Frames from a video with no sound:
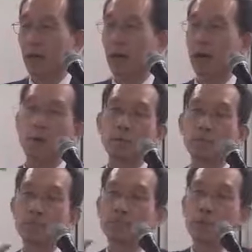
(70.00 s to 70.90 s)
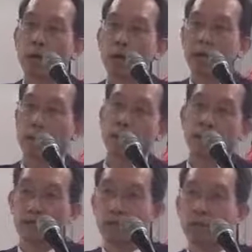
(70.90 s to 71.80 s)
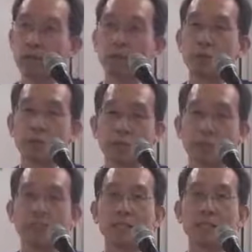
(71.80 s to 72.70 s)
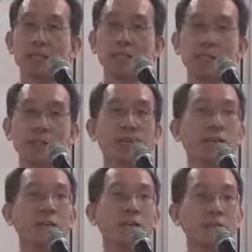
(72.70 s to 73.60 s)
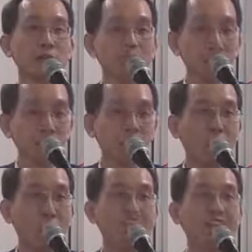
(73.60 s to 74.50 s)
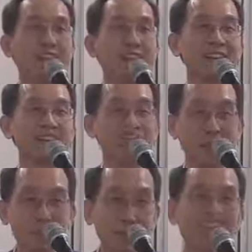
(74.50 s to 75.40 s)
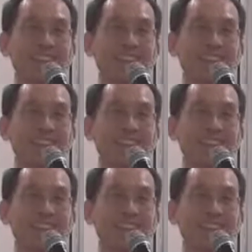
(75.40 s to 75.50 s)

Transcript: How about the name? Triple Z is meaning a lazy boy, a sleepy,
********************
TO DO: Once you find the line that contains "(73.60 s to 74.50 s)", give it again along with every later line through the end of the data, word for word, minus the pictures.

EXERCISE OUTPUT:
(73.60 s to 74.50 s)
(74.50 s to 75.40 s)
(75.40 s to 75.50 s)

Transcript: How about the name? Triple Z is meaning a lazy boy, a sleepy,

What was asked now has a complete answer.